A. Which store has maximum sales?

In order to find out the maximum sales, I will create a new variable called ‘total_sales’. Then group by stores and find the sum of the weekly sales of each store. This will give me the maximum sales. Store-20 has the maximum sales of $301,397,792. You can also find the minimum sales as well.

Maximum Sales

B. Which store has maximum standard deviation i.e., the sales vary a lot. Also, find out the coefficient of mean to standard deviation.

To find out the maximum standard deviation, create a new variable and then group it by stores and find the standard deviation. Store-14 has a maximum standard deviation = $317,569.949. Next question is to find the coefficient of mean to standard deviation, and the Coefficient of Mean to Standard Deviation = 15.71%.

Maximum Standard Deviation
Mean to Standard Deviation

C. Which store/s has a good quarterly growth rate in Q3’2012?

First, find the Q2 sales and then Q3 sales, take out the difference and then find the growth rate. No store has shown quarterly growth in quarter’3 2012.

Growth Rate in Q3'2012

D. Some holidays have a negative impact on sales. Find out holidays that have higher sales than the mean sales in the non-holiday season for all stores together.

We have 4 Holiday Events, (1) Super Bowl: 12-Feb-10, 11-Feb-11, 10-Feb-12, 8-Feb-13, (2) Labour Day: 10-Sep-10, 9-Sep-11, 7-Sep-12, 6-Sep-13, (3) Thanksgiving: 26-Nov-10, 25-Nov-11, 23-Nov-12, 29-Nov-13, (4) Christmas: 31-Dec-10, 30-Dec-11, 28-Dec-12, 27-Dec-13.
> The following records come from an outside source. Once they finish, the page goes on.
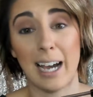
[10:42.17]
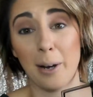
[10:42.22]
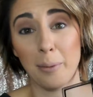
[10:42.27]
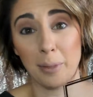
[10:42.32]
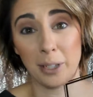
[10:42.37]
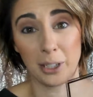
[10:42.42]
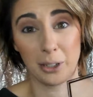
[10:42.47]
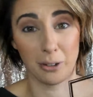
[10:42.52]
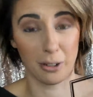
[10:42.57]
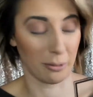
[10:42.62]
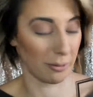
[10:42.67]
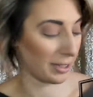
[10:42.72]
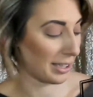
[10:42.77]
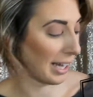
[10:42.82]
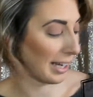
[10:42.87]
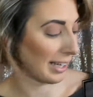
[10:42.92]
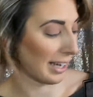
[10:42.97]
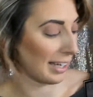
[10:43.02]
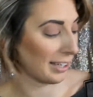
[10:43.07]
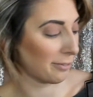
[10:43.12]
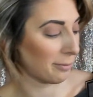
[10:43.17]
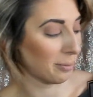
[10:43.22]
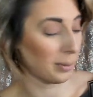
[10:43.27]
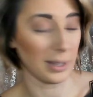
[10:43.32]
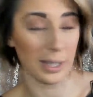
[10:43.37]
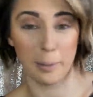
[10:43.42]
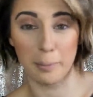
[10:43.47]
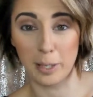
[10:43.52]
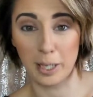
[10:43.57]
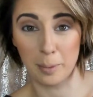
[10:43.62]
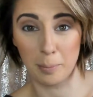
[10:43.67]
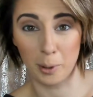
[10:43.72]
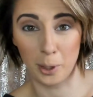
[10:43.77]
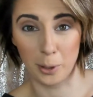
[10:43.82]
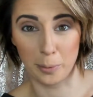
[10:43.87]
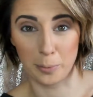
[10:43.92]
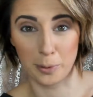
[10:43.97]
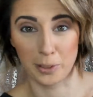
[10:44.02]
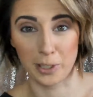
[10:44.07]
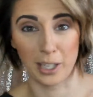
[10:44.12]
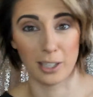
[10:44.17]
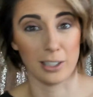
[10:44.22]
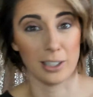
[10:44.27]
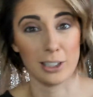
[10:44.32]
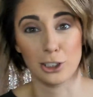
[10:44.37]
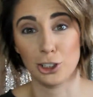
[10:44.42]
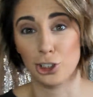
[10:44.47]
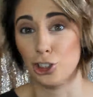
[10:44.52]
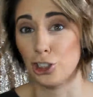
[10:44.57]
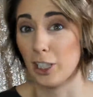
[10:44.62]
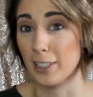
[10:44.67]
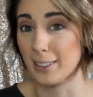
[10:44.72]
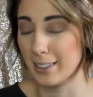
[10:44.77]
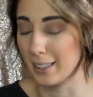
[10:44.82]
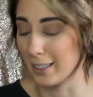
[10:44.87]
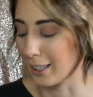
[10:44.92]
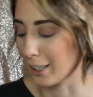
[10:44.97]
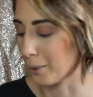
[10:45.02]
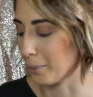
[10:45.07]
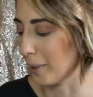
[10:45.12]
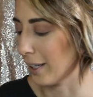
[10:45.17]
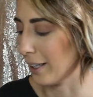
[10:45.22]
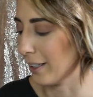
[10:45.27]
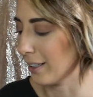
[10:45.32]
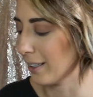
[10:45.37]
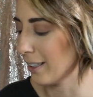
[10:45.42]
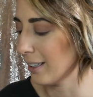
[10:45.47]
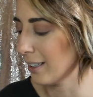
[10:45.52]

I'm going to go in with that kind of plummy purple color just a little bit.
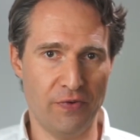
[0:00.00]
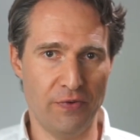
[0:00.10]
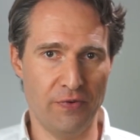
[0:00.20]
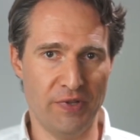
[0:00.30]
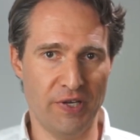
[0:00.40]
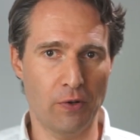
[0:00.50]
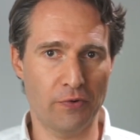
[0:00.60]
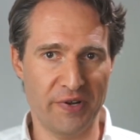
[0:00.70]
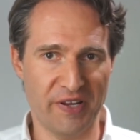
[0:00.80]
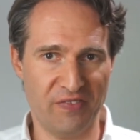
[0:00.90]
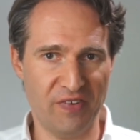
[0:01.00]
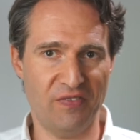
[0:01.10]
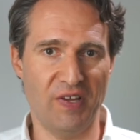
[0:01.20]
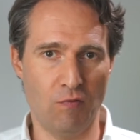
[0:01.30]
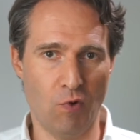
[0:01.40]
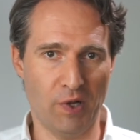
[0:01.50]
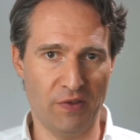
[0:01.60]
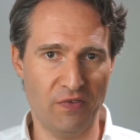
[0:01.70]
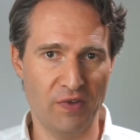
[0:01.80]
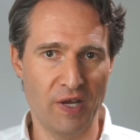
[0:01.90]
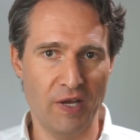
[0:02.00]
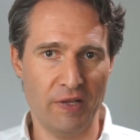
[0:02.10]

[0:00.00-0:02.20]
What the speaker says: to the already existing ones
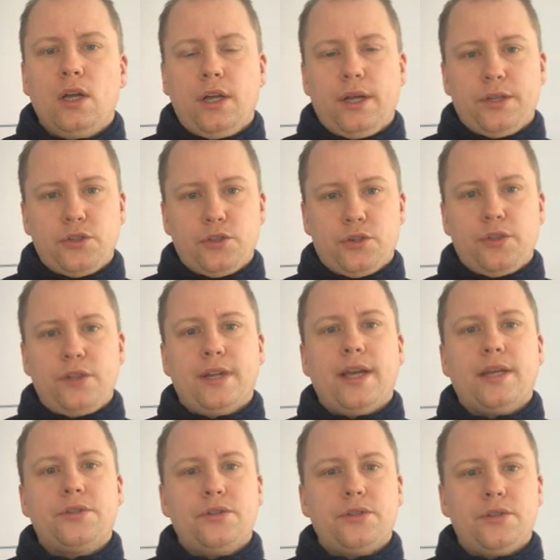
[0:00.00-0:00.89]
a certain
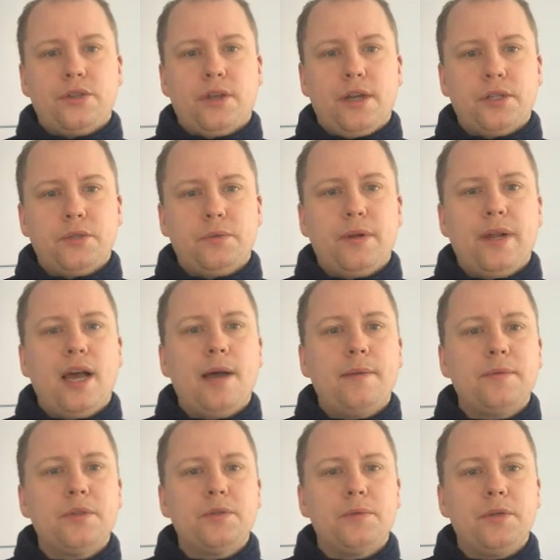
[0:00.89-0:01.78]
exercise, what
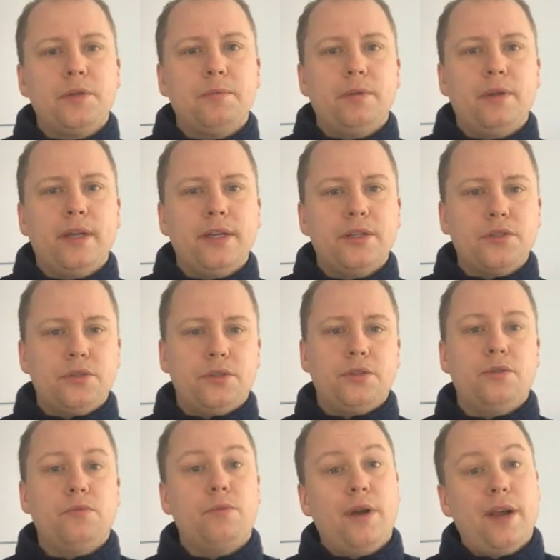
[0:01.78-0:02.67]
happens when you play a
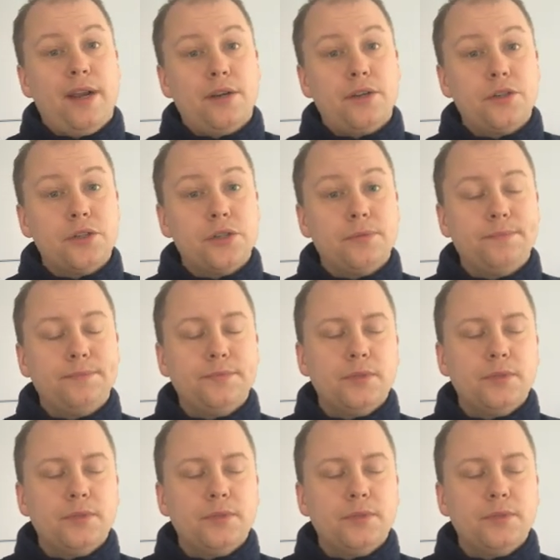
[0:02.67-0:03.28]
certain range,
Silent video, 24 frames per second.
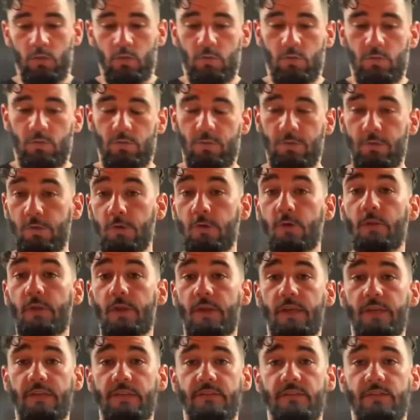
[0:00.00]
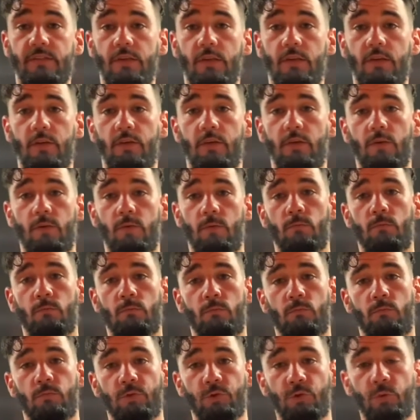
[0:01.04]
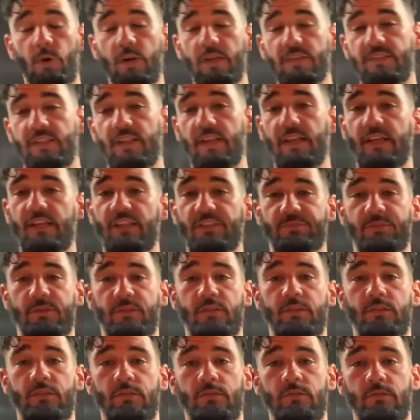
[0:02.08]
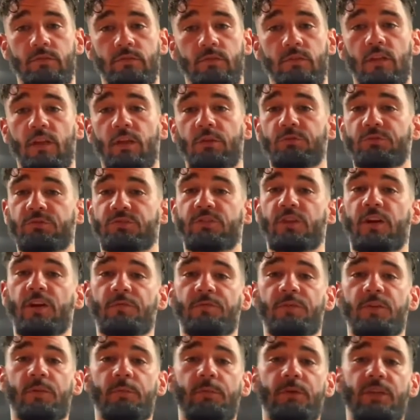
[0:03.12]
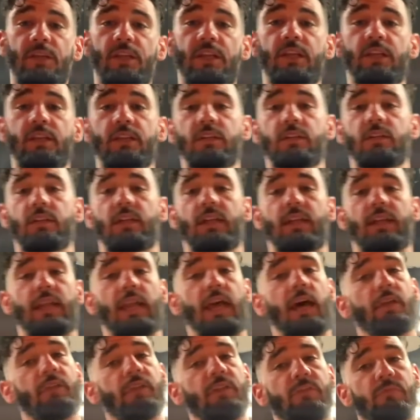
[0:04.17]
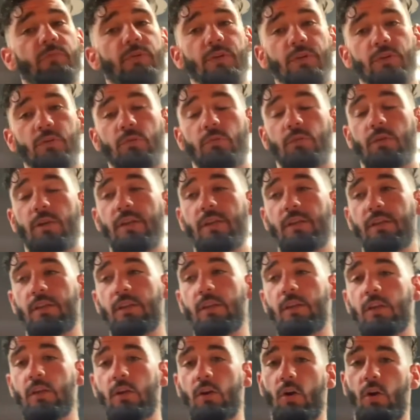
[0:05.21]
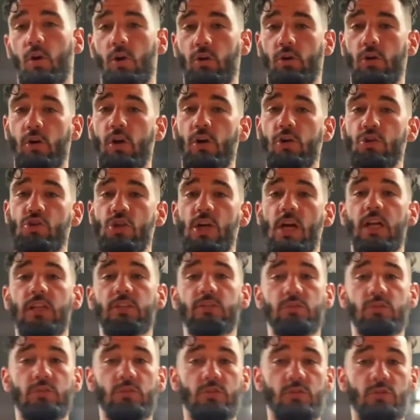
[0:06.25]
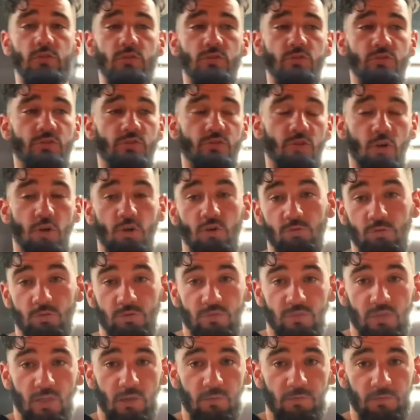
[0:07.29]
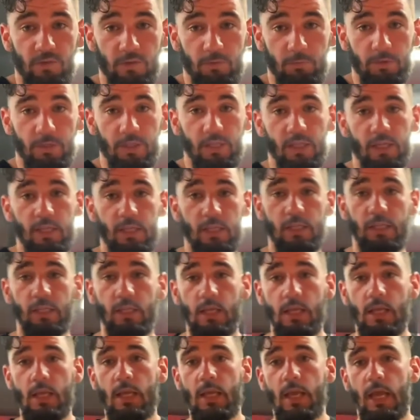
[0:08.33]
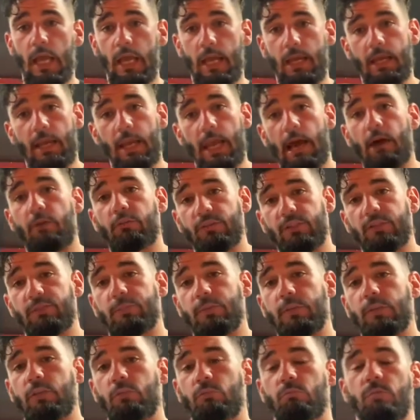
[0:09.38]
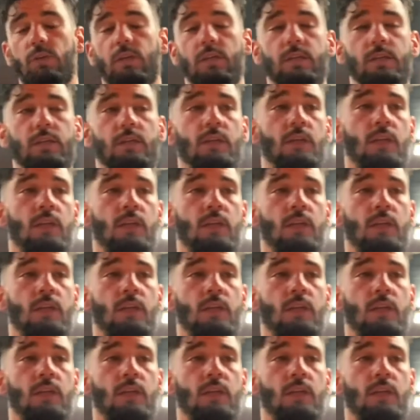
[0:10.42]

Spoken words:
through this, USAA it was tough in the beginning, and now they've been great. Our contractor search was tough in the beginning, and now it's been great.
Now calculate the holiday event sales of each of the events and then find the non-holiday sales. I found that Thanksgiving has the highest sales ($1,471,273.43) than non-holiday sales ($1,041,256.38).

Holiday Event Sales
Non-holiday Sales and Comparison

E. Provide a monthly and semester view of sales in units and give insights.

Now, plot a month-wise bar graph for weekly sales to get an idea about which month has the maximum sales, and then I have plotted a year-wise bar graph for weekly sales to know which year has the highest weekly sales.

Monthwise Weekly Sales
Yearwise Weekly Sales

I have drawn some insights — (1) Year 2010 has the highest sales and 2012 has the lowest sales. (2) December month has the highest weekly sales. (3) Year 2011 has the highest weekly sales.

Voila, you’re done with the basic statistical tasks and I hope you like part-1 of retail analysis with Walmart data. In the next part, you will be learning how to build a statistical model to forecast the demand.

Find my Kaggle notebook here.

Thank you for reading! I would appreciate it if you follow me or share this article with someone. Best wishes.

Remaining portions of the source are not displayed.